The best way to fight Nazi racism, both covert and explicit, is not prison, but turning Israeli society around 180 degrees. This is a simple matter that depends on eliminating the occupation, ending racial, religious, and sexual discrimination, greatly reducing the size of the army and limiting its influence in Israeli life, separating religion and state, and turning Israel into a social democracy for all its citizens and residents that relies on a model of social welfare. In turn, this means free education for all, the provision of work to everyone at a reasonable wage, free health services for all, the establishment of public infrastructure projects, the imposition of strict supervision of banks to prevent them from stealing the people’s money, and the levying of high taxes on the rich. These are simply the broad outlines of the sociopolitical platform that has been detailed in some of my previous articles. It is a platform that makes life look completely different.
People of the year
The prominent figures this year are activists with Anarchists against the Wall, who have faithfully and determinedly demonstrated, putting themselves in danger, every Friday for more than two years against the occupation forces’ theft of and the unconscionable, greed-inspired trading in the land of the village of Belain.

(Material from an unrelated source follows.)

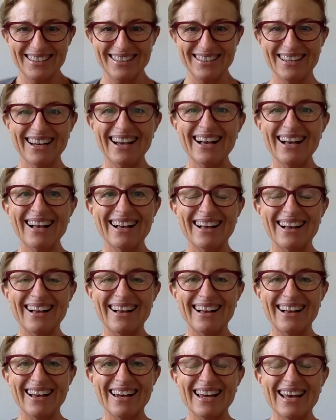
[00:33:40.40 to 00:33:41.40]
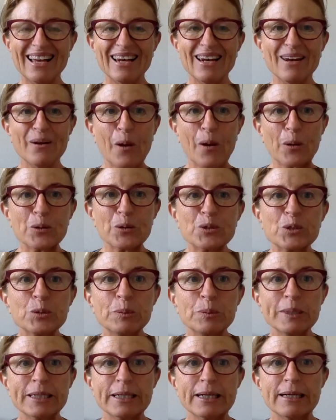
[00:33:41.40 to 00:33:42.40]
Yeah. And also
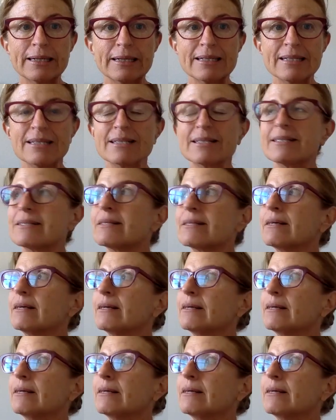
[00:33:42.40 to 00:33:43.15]
because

These young idealists remind me of those who saved Jews during the Holocaust, thus revealing their humanity even though it went against the majority and the authorities. The activities of this group, in cooperation with landowners in Belain, prove that it is possible to create a united front of Jews and Arabs against the injustices and corruption of the authorities and capitalists. They waged a non-violent struggle against violent police and army soldiers who shoot at anything they can find and injure demonstrators. But despite this all, these young people did not collapse and they returned every week to the zone of conflict, determined to continue the struggle against the criminal regime based on occupation and apartheid.
These days, the demonstrators have chalked up a huge achievement: the High Court of Justice ruling ordering that part of the apartheid wall be moved to return Belain land that was stolen by the occupation. The ruling did not achieve absolute justice because it did not return everything that was stolen, leaving intact the Matityahu housing project, illegally constructed on Belain village land. The battle will continue, and so will the struggle of Anarchists against the Wall, side by side with other peace activists in Israel and the world, and with the village residents of course, until what we seek takes place: the demolition of the wall, the falling of barriers, the end of the occupation, and the return of the Palestinians’ human rights and property.
With the coming of 2008
I hope that this year brings peace for us all… the year when the occupation will end, Israel will be stripped of its nuclear weapons, and the restrictions imposed on Mordechai Vanunu will be lifted, the year when the gaps between rich and poor will narrow, the year of working to protect the environment from those destroying it, the year of social justice, the year of cultural and artistic prosperity, the year when the injustices against the Bedouin will be ended, the year in which racism is defeated and equality achieved for all the citizens and residents of Israel – Arabs, Jews, and migrant workers – to allow us to have a humane, democratic country.